February 09, 2013 New York
This season, Rodebjer expanded on many of the ideas she introduced last time out, notably her exploration of nature themes. Moving to New York has made her think back on her days growing up on an island in Sweden, she explained before her presentation, and she wanted to conjure both the environment of that place and the sense of mystery she felt about nature as a child. She went about that project with a great deal of understatement, focusing on texture, subtle and suggestive tonal variations, and modest exaggeration of conventional silhouettes. There was a fanciful element here, as well—as the designer noted, primeval forests often provide the setting for fairy tales, and she translated her girl's-eye view on romance and magic into fluttery pink silk organza blouses and a wool suiting material flecked with silver sparkle. The fairy-tale pieces were highlights—tulip-shaped pants and a slouchy gray suit in the sparkly wool were particular standouts, and the pink organza was not only lovely but a welcome tonic amid all the earthy color.

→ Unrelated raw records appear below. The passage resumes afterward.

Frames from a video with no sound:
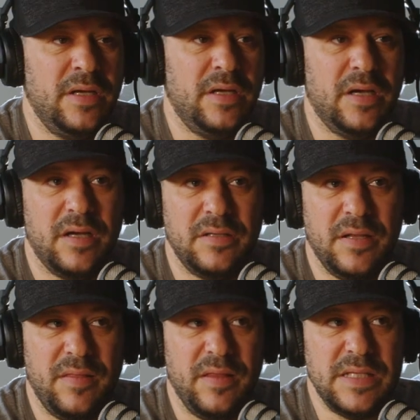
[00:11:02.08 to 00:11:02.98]
uh, the
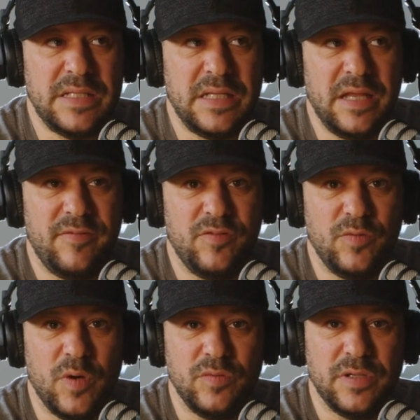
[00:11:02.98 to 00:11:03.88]
things that they've
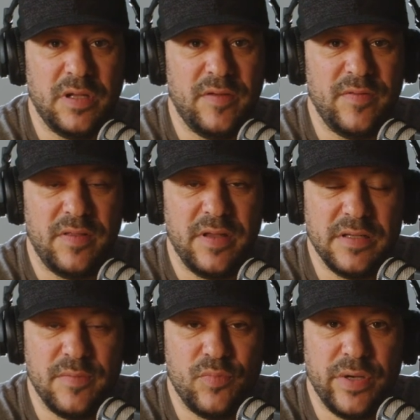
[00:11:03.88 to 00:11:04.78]
grown to love, the things
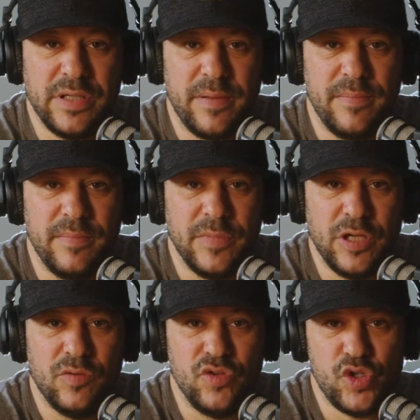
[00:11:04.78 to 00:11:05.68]
that bring them, you
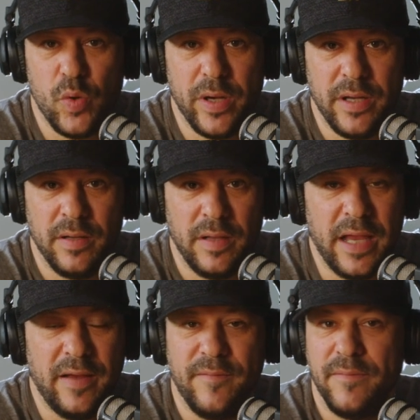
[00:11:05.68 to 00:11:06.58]
know, joy,
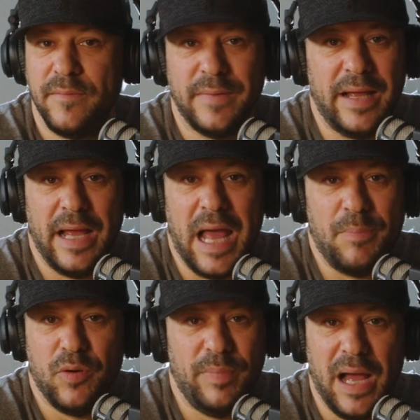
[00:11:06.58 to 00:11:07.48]
like
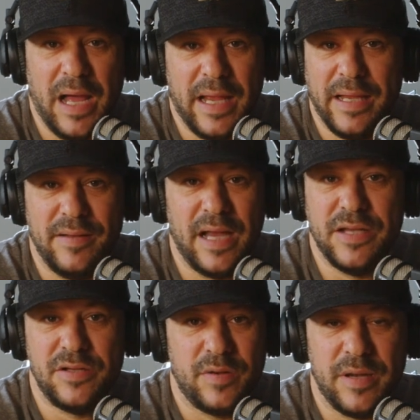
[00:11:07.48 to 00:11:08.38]
apple pie and
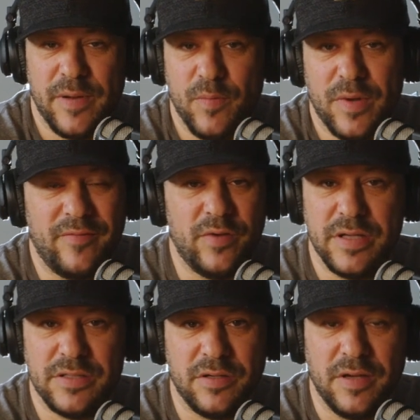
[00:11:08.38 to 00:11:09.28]
ice cream and whatever it
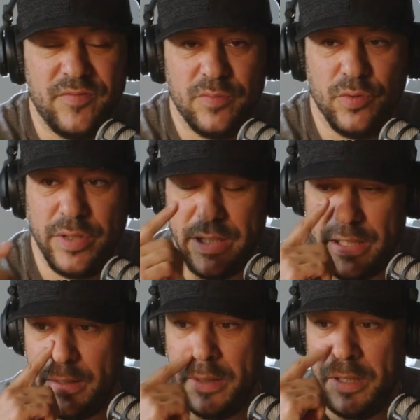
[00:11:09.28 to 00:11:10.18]
is they're comfortable
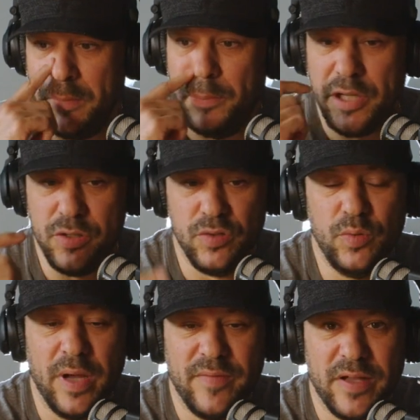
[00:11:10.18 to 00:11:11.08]
eating. But you do
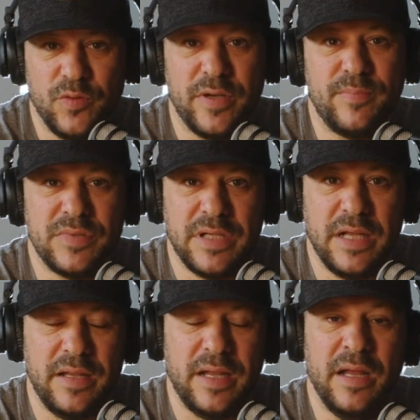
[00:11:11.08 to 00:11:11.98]
have that
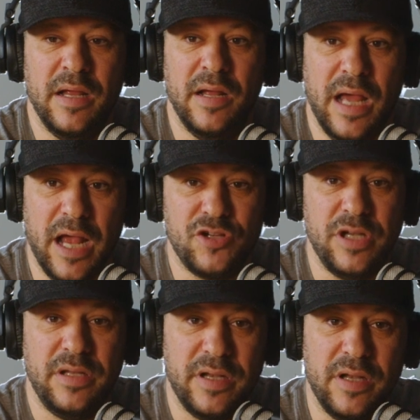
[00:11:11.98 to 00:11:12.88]
20% that actually
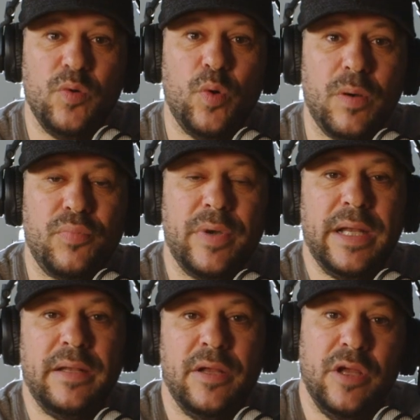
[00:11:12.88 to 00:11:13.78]
did
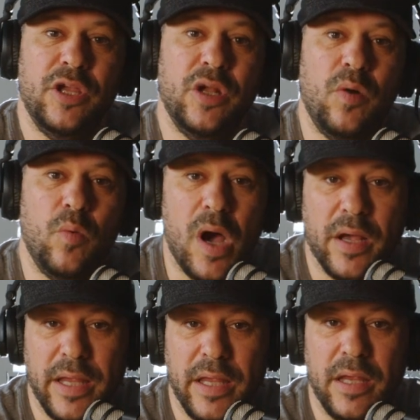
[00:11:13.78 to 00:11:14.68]
incorporate you know,
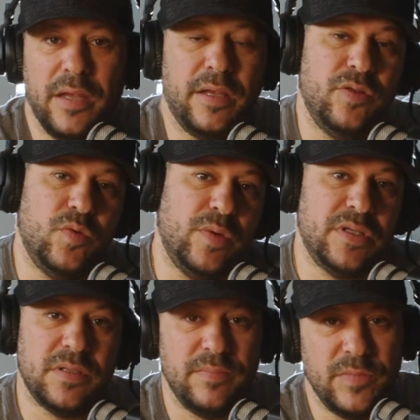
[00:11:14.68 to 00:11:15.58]
walking and doing
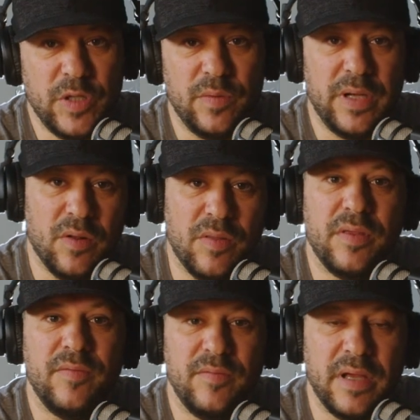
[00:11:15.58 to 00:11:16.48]
some, you know,
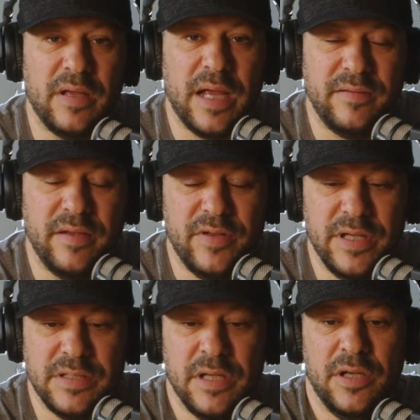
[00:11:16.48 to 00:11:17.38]
healthy uh,
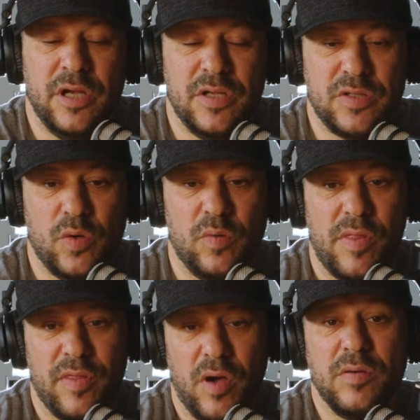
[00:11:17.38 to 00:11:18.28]
activities. So
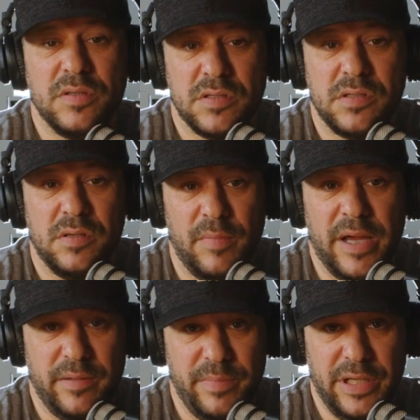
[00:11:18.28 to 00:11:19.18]
those
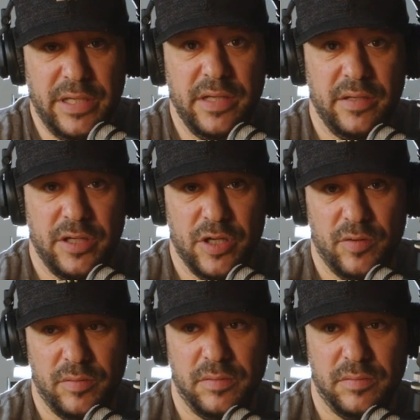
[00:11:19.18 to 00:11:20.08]
might be, you
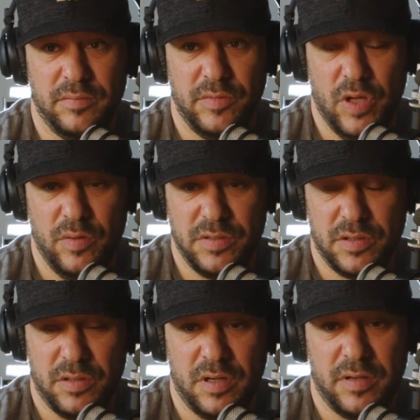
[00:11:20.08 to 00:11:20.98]
know, those
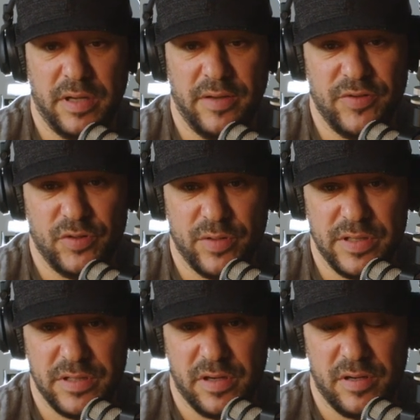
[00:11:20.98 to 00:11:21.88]
are, are
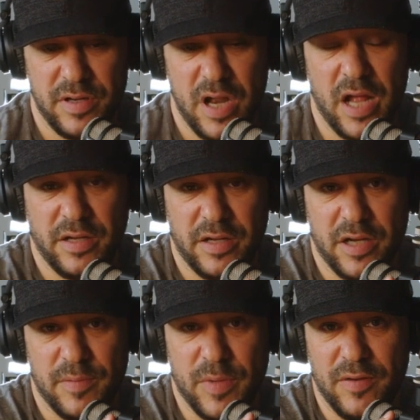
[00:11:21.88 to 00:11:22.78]
inventories that are not going to
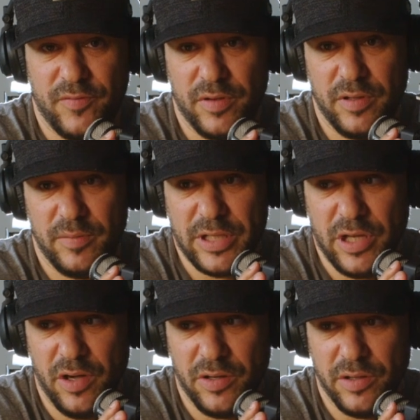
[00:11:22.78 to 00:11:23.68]
come on for a little bit
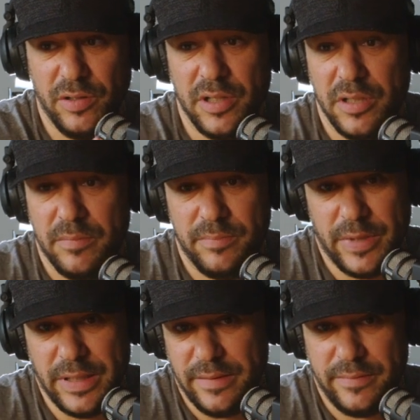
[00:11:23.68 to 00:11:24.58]
longer.
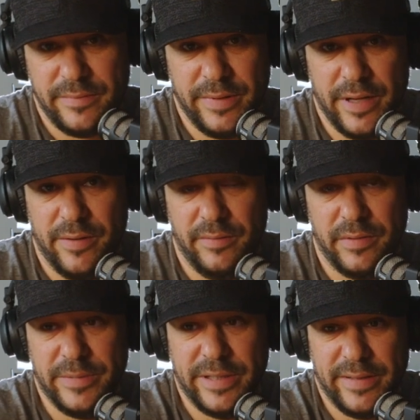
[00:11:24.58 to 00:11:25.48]
But, you know, I
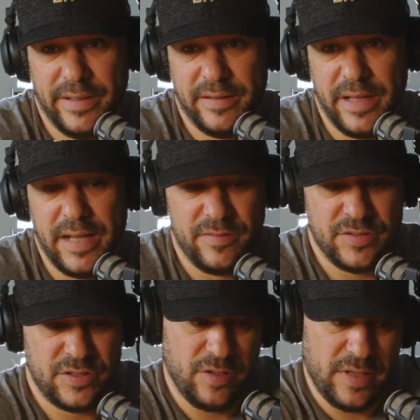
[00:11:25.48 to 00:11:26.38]
mean, at the end of the day, there's
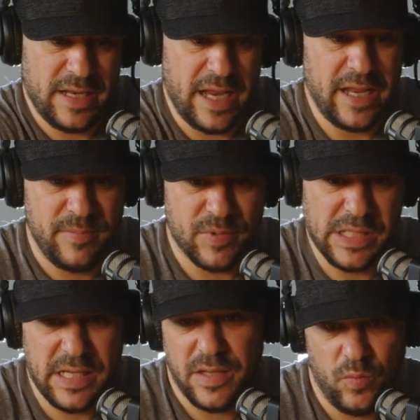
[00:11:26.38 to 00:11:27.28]
still that
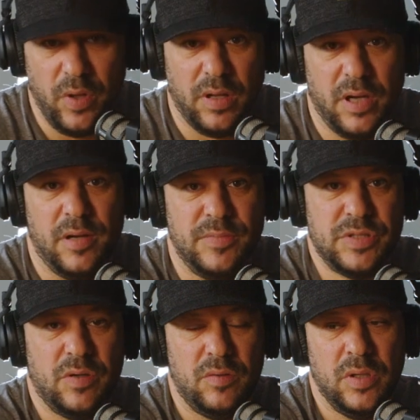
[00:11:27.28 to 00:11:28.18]
80% that will come.
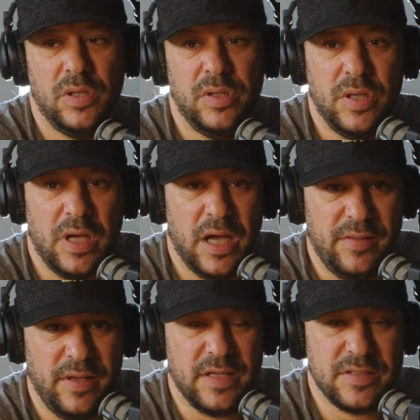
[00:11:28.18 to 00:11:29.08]
So I
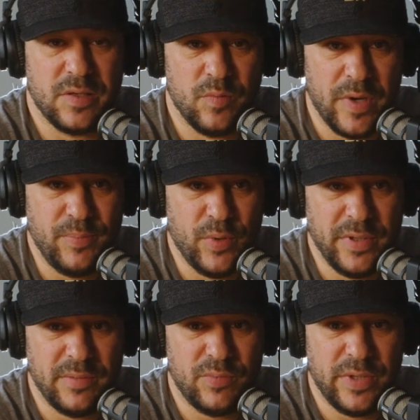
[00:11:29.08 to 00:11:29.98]
think it's a great point
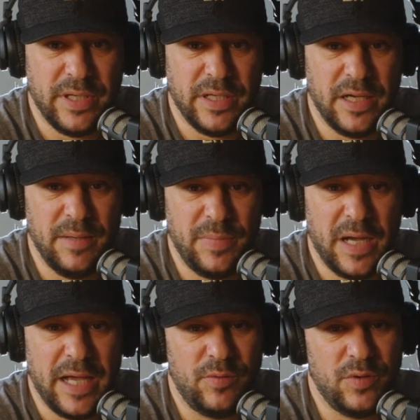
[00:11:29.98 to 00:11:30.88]
to bring up.
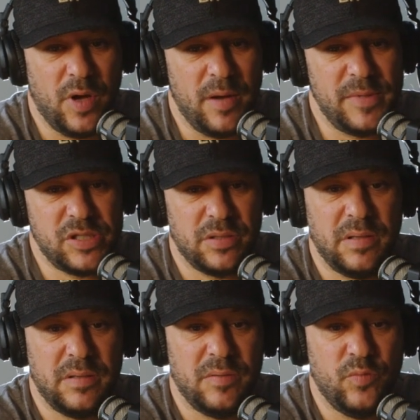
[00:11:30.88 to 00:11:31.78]
I don't know how much
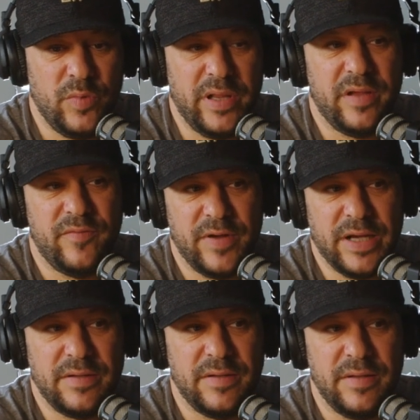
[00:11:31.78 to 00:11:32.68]
it'll really
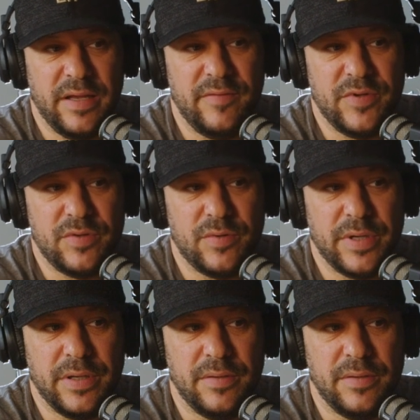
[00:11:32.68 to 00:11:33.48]
affect the inventory.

Meanwhile, other key looks proved to have just as intimate a referent for Rodebjer, if a vastly more literal one. The lambswool and sheepskin used in the collection's fringed hand-knits and curled jackets, scarves, and capes all came from a farm owned and managed by her mother's best friend. "I was really thinking a lot about my mother and her friends, and all the handicraft they used to do when I was young," Rodebjer said. "That feels modern to me now, that sense that something's been made, it's been touched. I like a human scale."